The channel is heavily engineered near the railway, passing over a series of stepped weirs, constructed of bricks, on either side of the aqueduct. The aqueduct itself is a large U-shaped structure, which is also constructed of bricks.

==Water power==
There were at least four mills on the Old Hay Brook, which were powered by its water. Weirs were constructed to feed water into dams, and was then used to turn water wheels. The word "dam" was used in the Sheffield area to refer to the pond which impounded the water, rather than the structure which created the pond. Mills were used for producing paper, processing lead, grinding corn, and with the rise of the metal industries in Sheffield, for grinding scythes. The earliest records of milling date from the late 16th century, and all of the mills had ceased to operate by 1900.

- Totley Forge was a paper mill in the 17th century, as it was sold in 1653 to Michael Burton of Holmesfield. In 1714, it was owned by the Banks family from Scofton, near Worksop, Nottinghamshire, and was later owned by Richard Bagshawe, who mortgaged it, and his debts had to be repaid by his family. It was offered for sale in 1830, when it was suggested that it could be turned into a grinding wheel, but it had been converted into a scythe forge by 1839 and continued working until 1891 when Joseph Tyzack incorporated the premises into Avenue Farm. The tilt shop and buildings were rebuilt as barns in 1901 and have since been restored as stables. Visible remains of the mill include the stone overflow shuttle from the upper dam, the lower dam and a channel which fed water from the wheel back into a stream.

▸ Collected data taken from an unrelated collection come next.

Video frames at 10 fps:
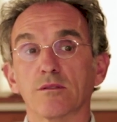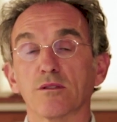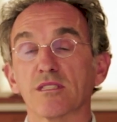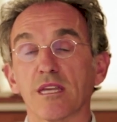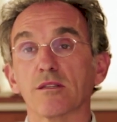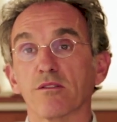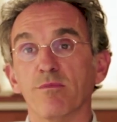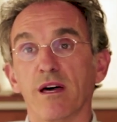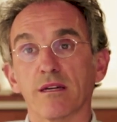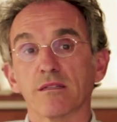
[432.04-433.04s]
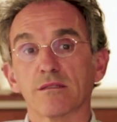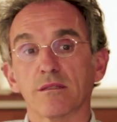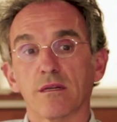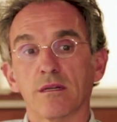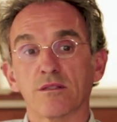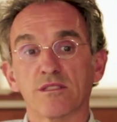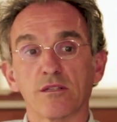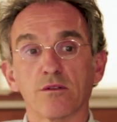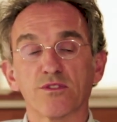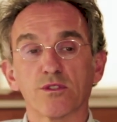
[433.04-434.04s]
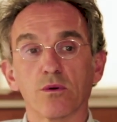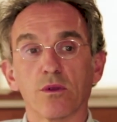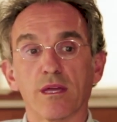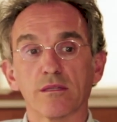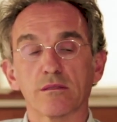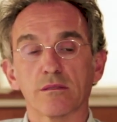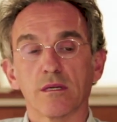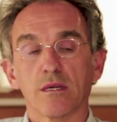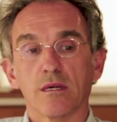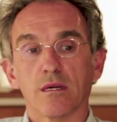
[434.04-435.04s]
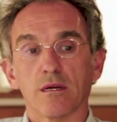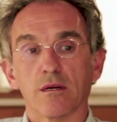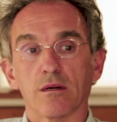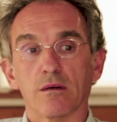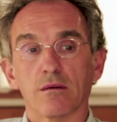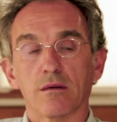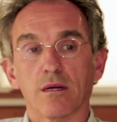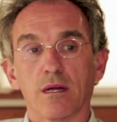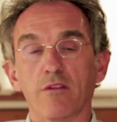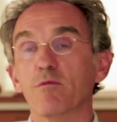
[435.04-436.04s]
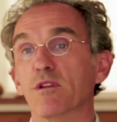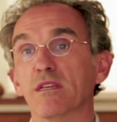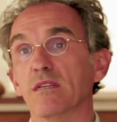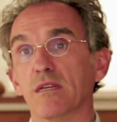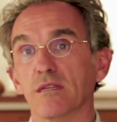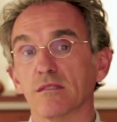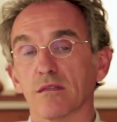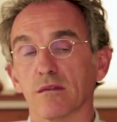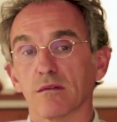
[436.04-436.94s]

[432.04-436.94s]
state of mind and a state of soul that everybody is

- Old Hay Wheel was in use as a lead smelting mill by 1585 and was owned by the Earl of Shrewsbury. By the 1650s, it was being operated by John Bright, but on his retirement, it was sold to Michael Burton, with the neighbouring paper mill. With the paper mill, it was mortgaged to the Dowager Duchess of Devonshire by Richard Bagshawe, and lead milling had ended by 1805. Shortly before 1830 a grinding wheel to make saws was operational on the site, and in 1872 it was used for grinding scythes. The site closed in 1895, after which most of the buildings were demolished in 1909, and the dam had been filled in by 1933, and is now grassed. The damaged remains of the weir are still visible, but the site of the wheel buildings is now occupied by a house. Some nearby cottages which were contemporary with the wheel have been converted into another house.

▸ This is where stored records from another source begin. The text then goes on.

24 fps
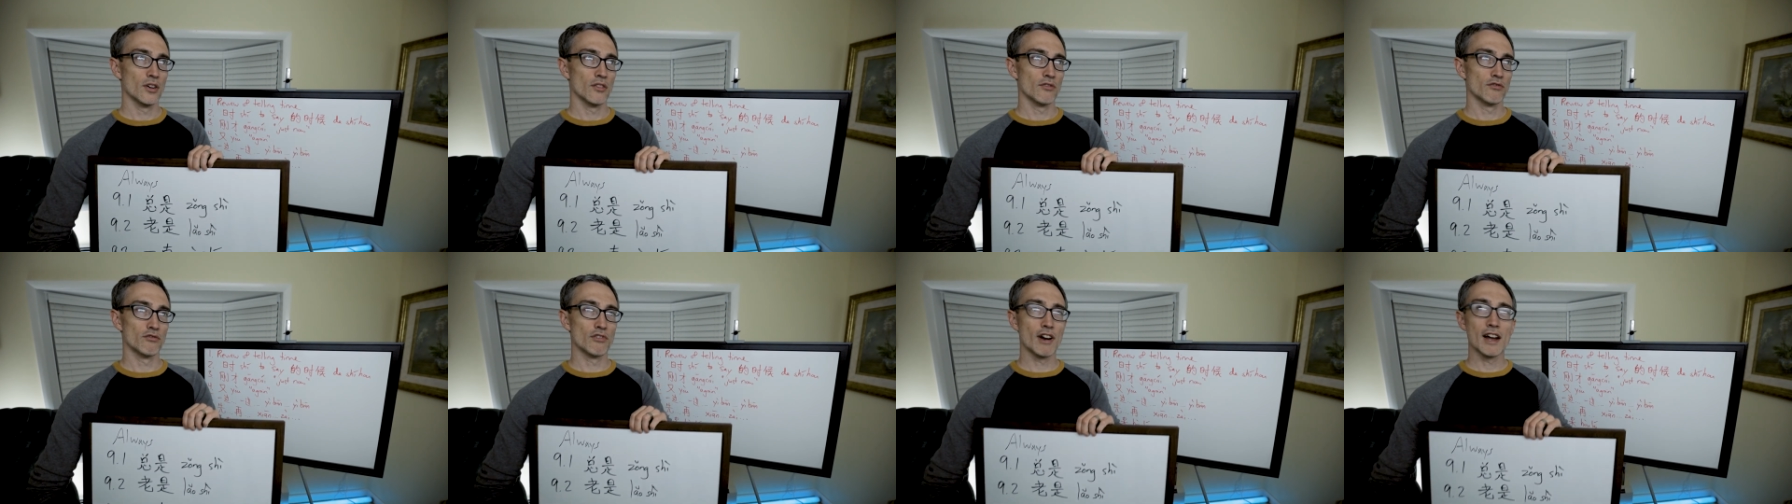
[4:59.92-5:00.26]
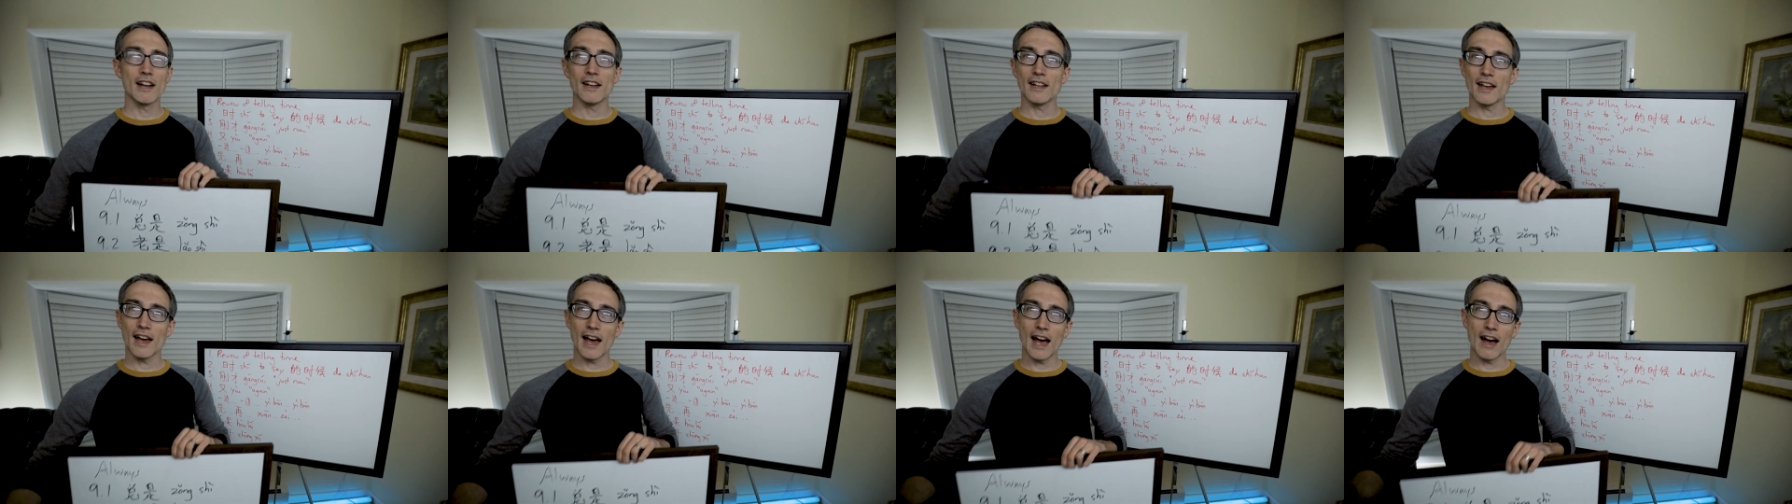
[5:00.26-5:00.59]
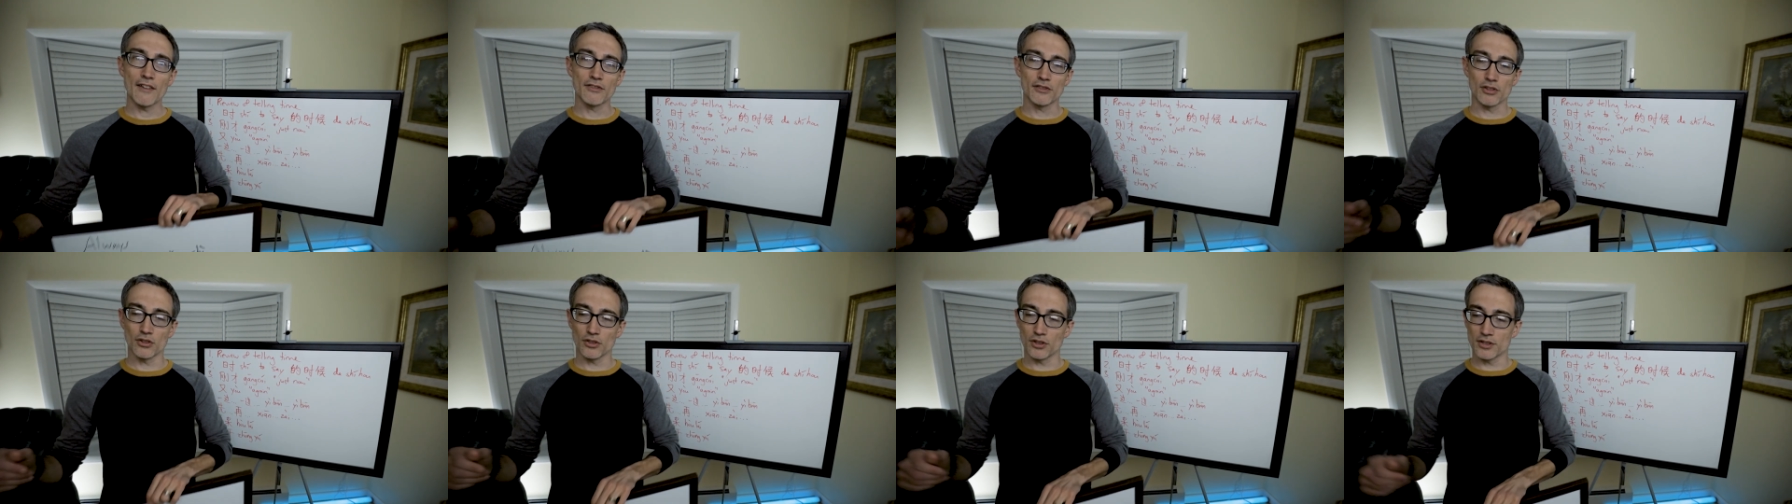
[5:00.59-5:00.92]
right
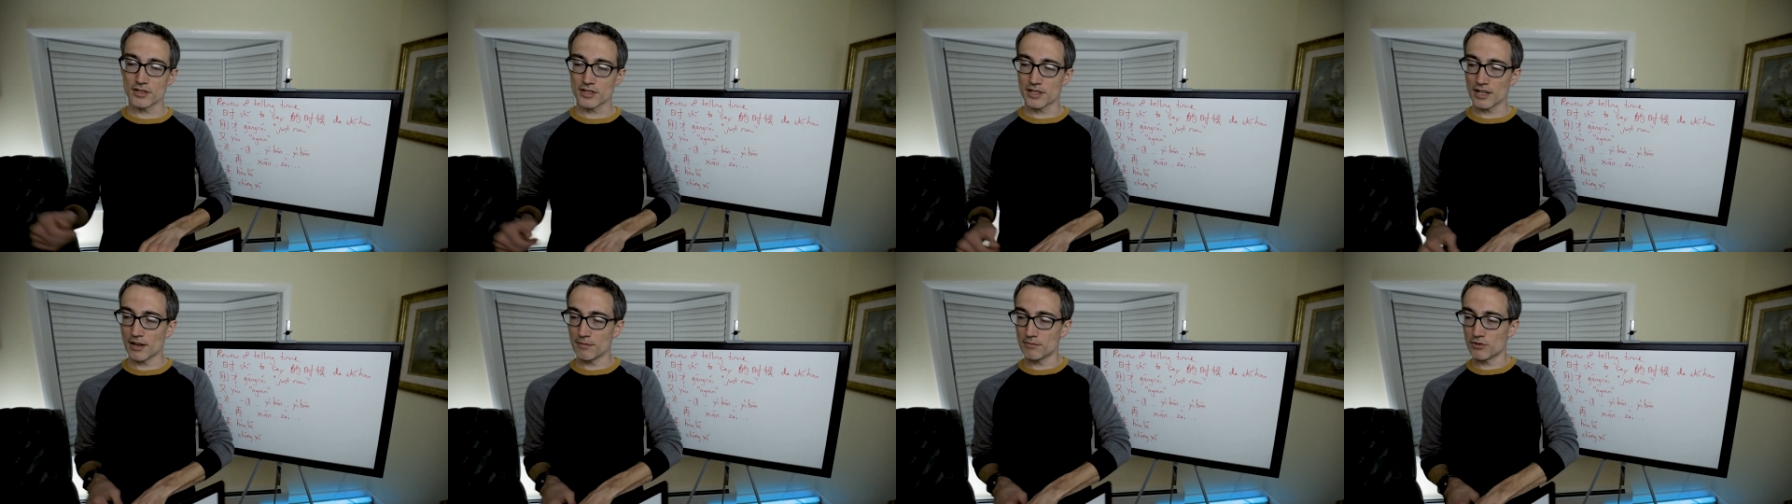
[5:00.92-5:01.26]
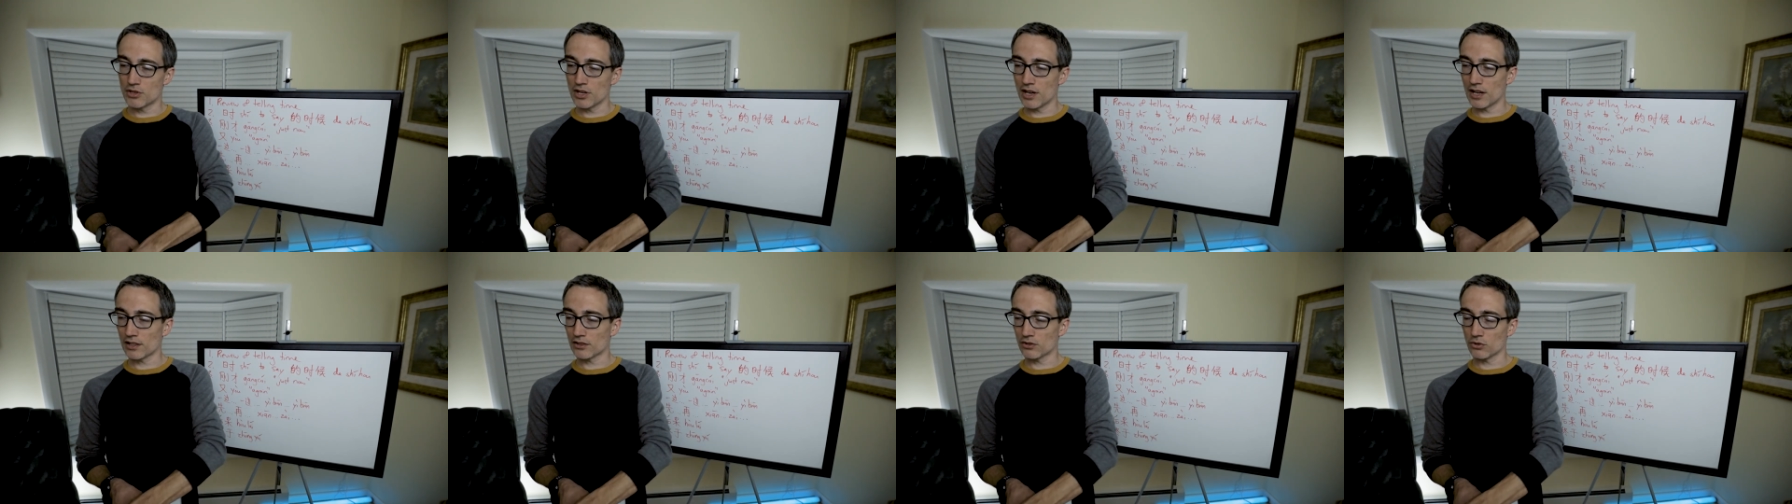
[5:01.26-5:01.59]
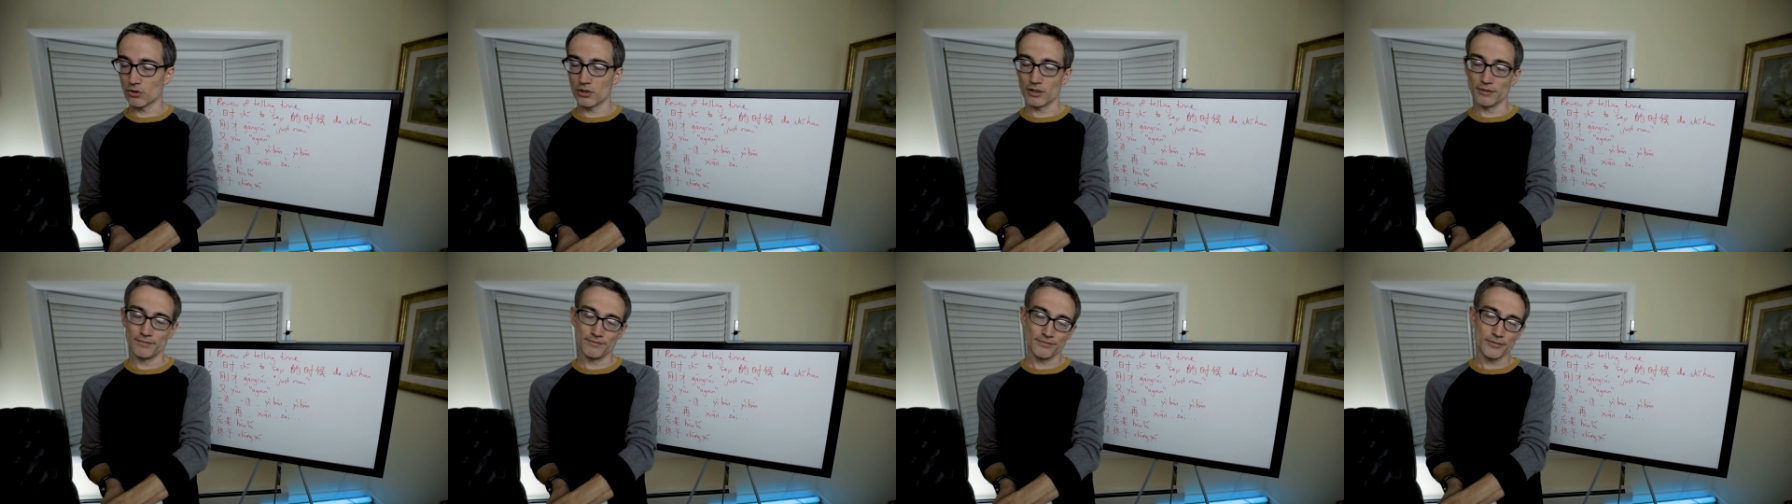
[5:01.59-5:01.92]
after the subject,
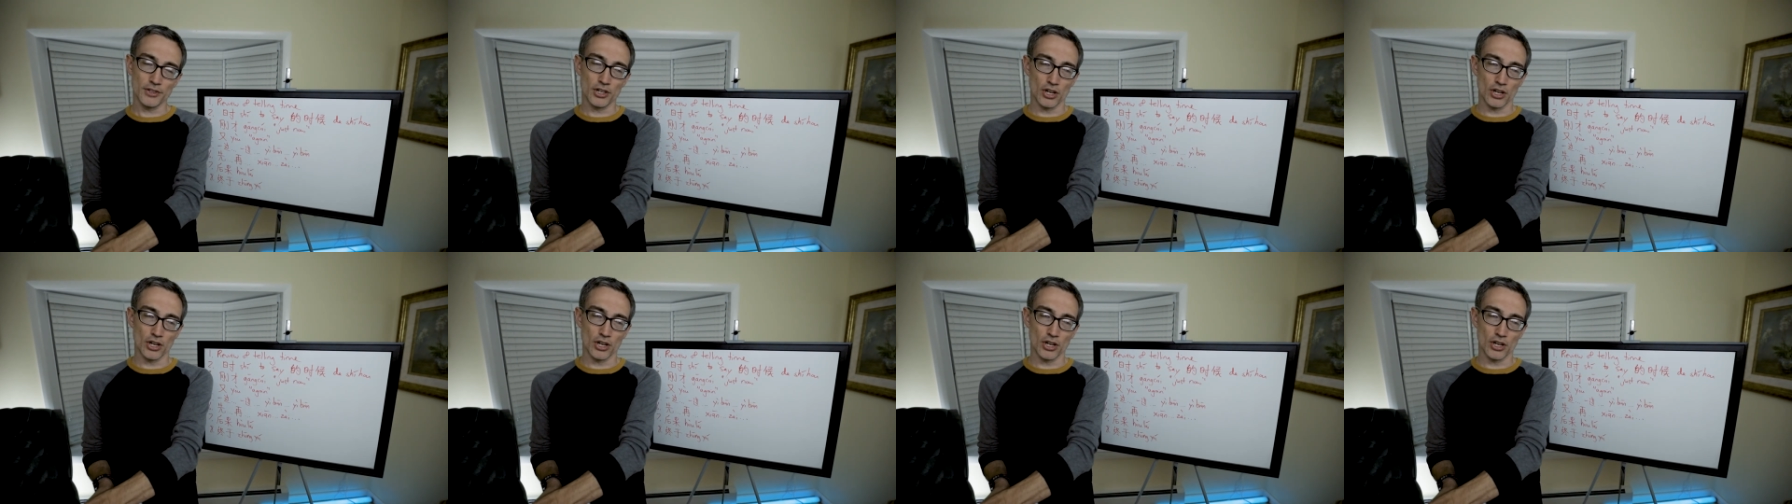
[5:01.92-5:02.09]
or,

- Upper Mill was a corn mill in 1625. Like the previous two, it was sold to Michael Burton in 1653, but its history from 1693 until 1816 is unknown, as it is not mentioned in any of the records. In 1816, it was owned by Alex Barker and was being operating as a corn mill by John Barker. By 1839 production had changed, and it had become known as Totley Scythe Mill. The mill was demolished in the 1860s, and became the site of a large house called Totley Dale in 1871. It had become Grove House by 1876 and Totley Grove by 1898. The mill was supplied with water from both Old Hay Brook and Needham's Dyke.
- Nether Mill was a lead smelting mill from 1658, although it was called Burton House lead smelting works or Dore Smelting Mill at the time. Again, nothing is known of it throughout the 18th century, but by 1800 it was owned by the Duke of Devonshire of Chatsworth House, and was operating as a scythe mill and cinder hills. By 1809 it had become Nether Corn Mill and cinder hills, and was listed as a scythe mill in 1820. Plans for the construction of the Sheffield and Bakewell Railway called it a grinding wheel in 1845, and it was still shown on plans when the Chatsworth estate sold land beside the Old Hay Brook in 1870. Four years later, they had been removed from sale plans, so had presumably been demolished. All traces of the mill were destroyed when the Hope Valley Line and the houses of the Totley Brook estate were built in the 1890s, but the weir and part of the dam remain.